There is a scene in which our hero is drunk in a hotel room with three or four teenage girls who suddenly strip to their underwear and attempt to transmit static electricity from one breast to another. (Ummmm.... huh?)
Look. I was a complete dork in high school like this kid. I was in a club that took trips. We all stayed in a cabin with no adult supervision.
It never happened. It never happens. It never will happen. This sort of thing just doesn't happen. Did I say never? Good.
If the movies would simply stop suggesting that one dork with bad hair can have four teenaged girls in their Hanes Herways hopping up and down on hotel beds, charged like Tesla coils of nubile need, well, teenaged boys wouldn't have such dumb expectations and teenaged girls would have a fighting chance at getting through at least three dates before a trembling hand is unceremoniously shoved down the front of their jeans.
Oh. Keanu Reeves is in this movie. He is cast as Perry, the kid's new age orthodontist. I'm rather unsurprised that he was sought out by the casting director as I am at a loss as to just who else would be able to wear the smock and channel the power animal of a dopey neo-hippy orthodontist. As he disappeared from his last screen appearance, I was left with one thought:
This is what happened to Ted "Theodore" Logan after his dream died.
The power animal really should have been a wild stallion. In certain movies, such beasts begin with great hope. In real life, wild stallions often meet a bad end. I could be wrong. After all, I read metaphors in alphabet soup.

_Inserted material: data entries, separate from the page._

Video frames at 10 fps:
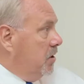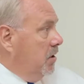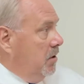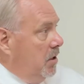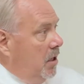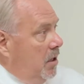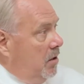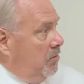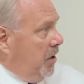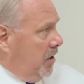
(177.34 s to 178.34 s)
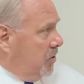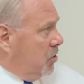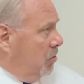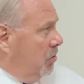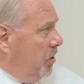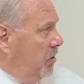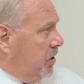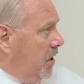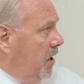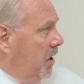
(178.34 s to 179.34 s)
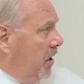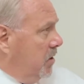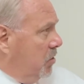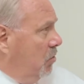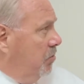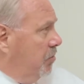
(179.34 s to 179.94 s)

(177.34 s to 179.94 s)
could be in a school, you said, like a school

That said, he was rather good in Thumbsucker. The film could have used another three or four minutes of him with the kid who sucks his thumb. Keanu is good when cast as a thoughtful, earnest and somewhat troubled man. You just can't sell him to me as a hacker or savior of humanity (Constantine doesn't factor into that last statement as his character was not really altruistic). Please keep in mind that I'm the guy who used to quip at parties: "I find it so amusing that they keep making movies in which Keanu Reeves is wanted for his mind." I understand, now, that he is bright. This, though, was the early 90's or so. The Johnny Mnemonic years. The early Matrix years. I was and still am passionately apathetic about both. I don't have to be a fan to know when he is good, though.

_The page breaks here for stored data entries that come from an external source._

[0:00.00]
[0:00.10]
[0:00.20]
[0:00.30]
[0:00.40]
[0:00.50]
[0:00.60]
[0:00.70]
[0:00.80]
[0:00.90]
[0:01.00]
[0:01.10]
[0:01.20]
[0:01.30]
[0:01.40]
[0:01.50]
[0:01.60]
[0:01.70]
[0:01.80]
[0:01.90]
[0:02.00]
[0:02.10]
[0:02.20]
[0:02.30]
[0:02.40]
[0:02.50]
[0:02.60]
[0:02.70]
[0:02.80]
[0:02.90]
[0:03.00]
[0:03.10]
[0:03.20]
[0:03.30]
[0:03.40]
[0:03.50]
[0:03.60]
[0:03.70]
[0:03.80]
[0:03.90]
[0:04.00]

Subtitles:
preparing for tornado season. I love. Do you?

I appreciate him as a man who lives for his art, and that negates any thing I or any of us think about him. Everyone could forget him and he'd still do what he loves to do. I'm trying to assume that into my being as something not unlike an object lesson in living. Most importantly, I do thank him for being the sort of person who could, unknowingly, reach out beyond the screen and change a woman's view of her own heart and by extension, set her on a path that brought her to a place where she could accept and love a heart that is often too heavy and mad to hold.
Keanu's role as Perry the orthodontist was pivotal to the film. While the relationship between the sucking of thumbs and the straightening of teeth is clear, I'm afraid the extension of the orthodontic metaphor will be lost on many movie-goers. Each character's life is painfully adjusted. Some simply don't accept the gift and return to their own form of emotional thumbsucking, slowly rendering their corrected souls crooked, once again.